Consider the case of the University of Michigan professor John Cheney-Lippold, who was censured and disciplined for following the guidelines of the U.S. Campaign for the Academic and Cultural Boycott of Israel by refusing to write a letter of recommendation for a student wanting to study in Israel. Soon after the Cheney-Lippold affair became public, academic boycott leaders from a number of other American universities issued a statement applauding Cheney-Lippold for his “courage” in the face of the current U.S. administration’s willingness to “ignore principles of academic freedom … in order to repress all criticism of Israeli state policies.”

Yet these same academic boycotters saw no irony in revealing their own willingness to ignore their students’ academic freedom when they affirmed that, like the “courageous” Cheney-Lippold, they also “do not write letters of recommendations in support of student participation in Israel study abroad programs.” The irony was also lost on the 1,000 academic boycotters who signed a petition defending Cheney-Lippold’s academic right to boycott Israel, stating, “We, too, are supporters of the BDS movement, and would not provide a letter of support for a student seeking to study in an Israeli university.”

So, too, was the irony lost on the faculty in four New York University academic departments that hosted an event last fall entitled Assault on the Right to Boycott. Event speakers decried the suppression of the right of faculty members to implement an academic boycott of Israel, but entirely ignored the fact that the boycott’s implementation tramples on the academic rights of U.S. students. For instance, the boycott’s guidelines call on faculty members to prevent American students from participating in their institutions’ study abroad programs in Israel, to shut down educational events and activities about Israel on their own campuses, and to scuttle research collaborations between U.S. faculty and students and Israeli scholars.
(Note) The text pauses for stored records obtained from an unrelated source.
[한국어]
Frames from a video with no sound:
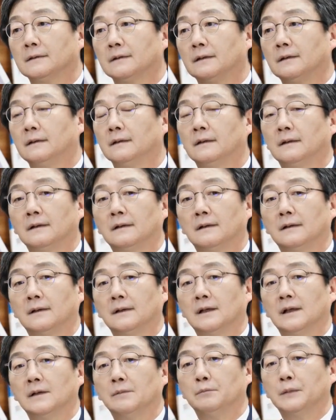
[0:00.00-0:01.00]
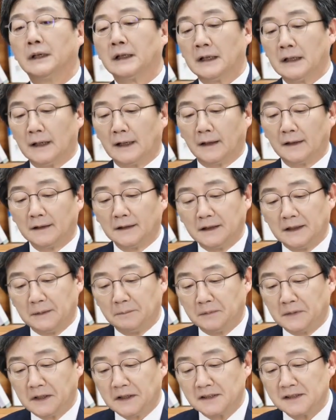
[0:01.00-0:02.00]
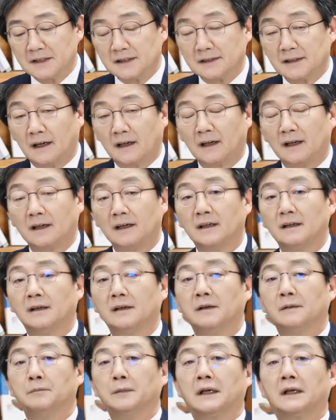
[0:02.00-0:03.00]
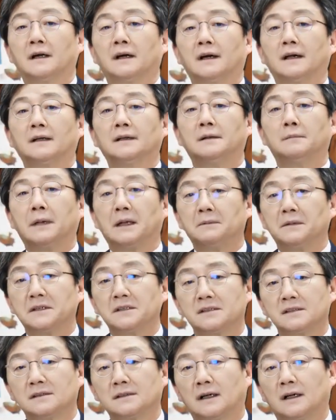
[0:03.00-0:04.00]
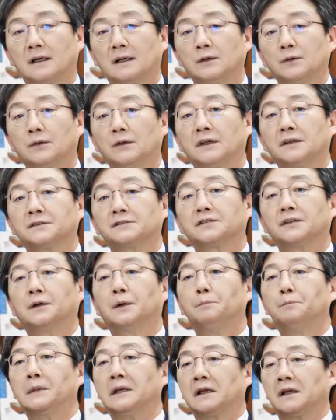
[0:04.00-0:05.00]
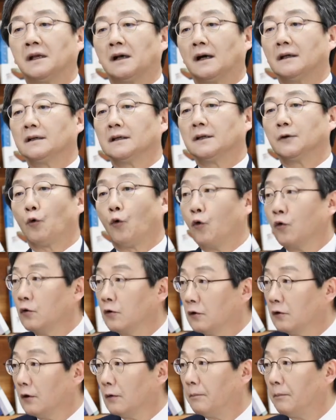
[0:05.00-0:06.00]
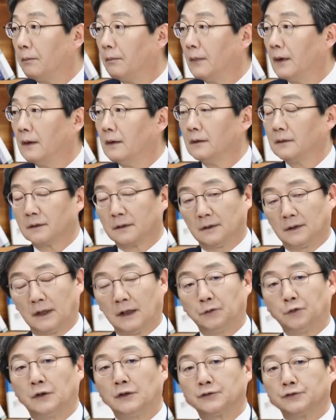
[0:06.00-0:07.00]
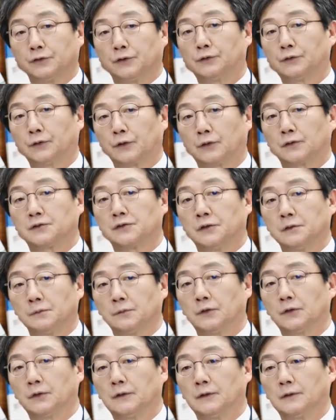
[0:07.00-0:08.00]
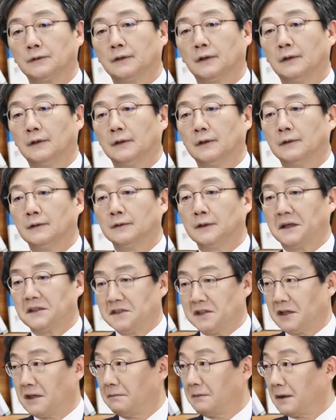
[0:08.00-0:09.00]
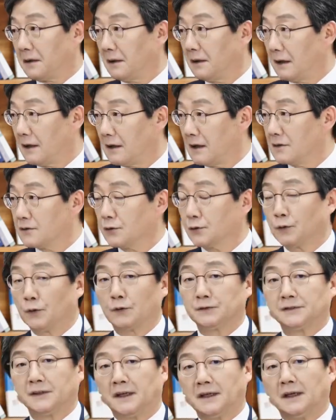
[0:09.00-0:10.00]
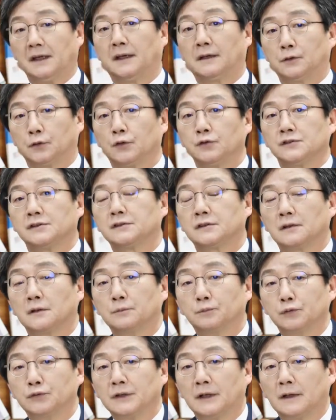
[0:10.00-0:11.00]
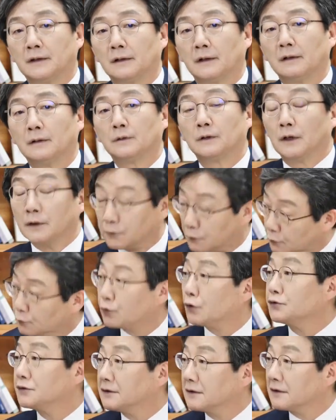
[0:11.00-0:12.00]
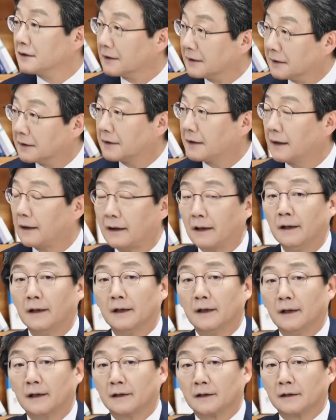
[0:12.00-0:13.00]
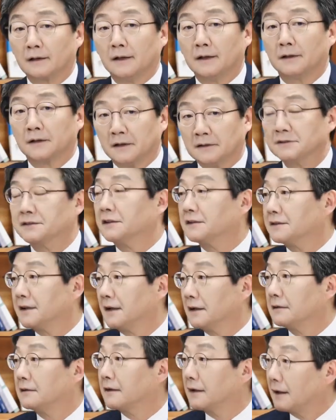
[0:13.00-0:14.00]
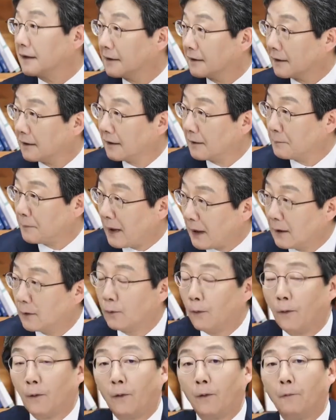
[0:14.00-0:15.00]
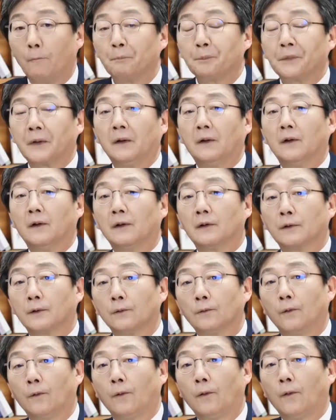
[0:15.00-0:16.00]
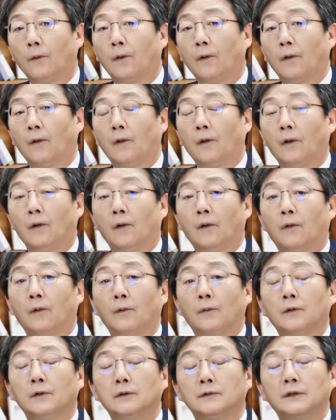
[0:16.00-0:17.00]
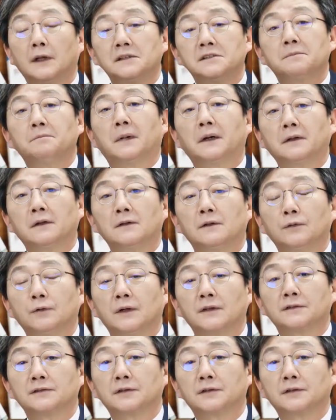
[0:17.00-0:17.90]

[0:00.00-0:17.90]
늘 민간의 임대 시장, 민간의 매매 시장을 위해서 민간의 공급 그게 될 수 있도록 정부는 택지 개발을 해가지고 싸게 토지들을 분양을 어, 토지들을 이렇게 그 건설사한테 이렇게 팔고 그리고 내 집 마련을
A similar irony-laden event supporting the right of faculty to implement academic BDS but ignoring the right of students to learn about Israel was held a week later at Cheney-Lippold’s own University of Michigan. This one was sponsored by 10 academic departments.

For the academic boycotters, speech against Israel must be protected, while speech supportive of Israel must be censored, shut down and boycotted. Regardless of how one personally feels about Israel and Israeli government policies, this is a textbook case of hypocrisy.

While it may not bother the academic boycotters, this hypocrisy is certain to arouse the concern of tuition payers and taxpayers, who would rather be funding the education of students than the political activism of their professors. But the concern of university stakeholders is likely to turn to outrage when they realize the true nature of the boycotters’ activism.

Rooted in a profound animosity toward the very existence of a sovereign Jewish state, the academic boycott of Israel is a key component of the international BDS movement. Established in 2004, its various campaigns are intended to economically, culturally and academically isolate Israel as a pariah state worthy of elimination.

Academic boycotters are certainly welcome to express their political opinions and to pursue political activism, but doing so at the expense of the academic freedom and educational opportunities of their students is not only hypocritical but also morally and professionally reprehensible. As President Oliver aptly noted in his recent statement, “Social justice is not, and in itself cannot be, the mission of the college, or our mission would become political and not educational.” Academic senates and school administrators who permit faculty behavior based on such a shameful calculus are themselves complicit, and they should be held accountable by tuition payers and taxpayers across the country.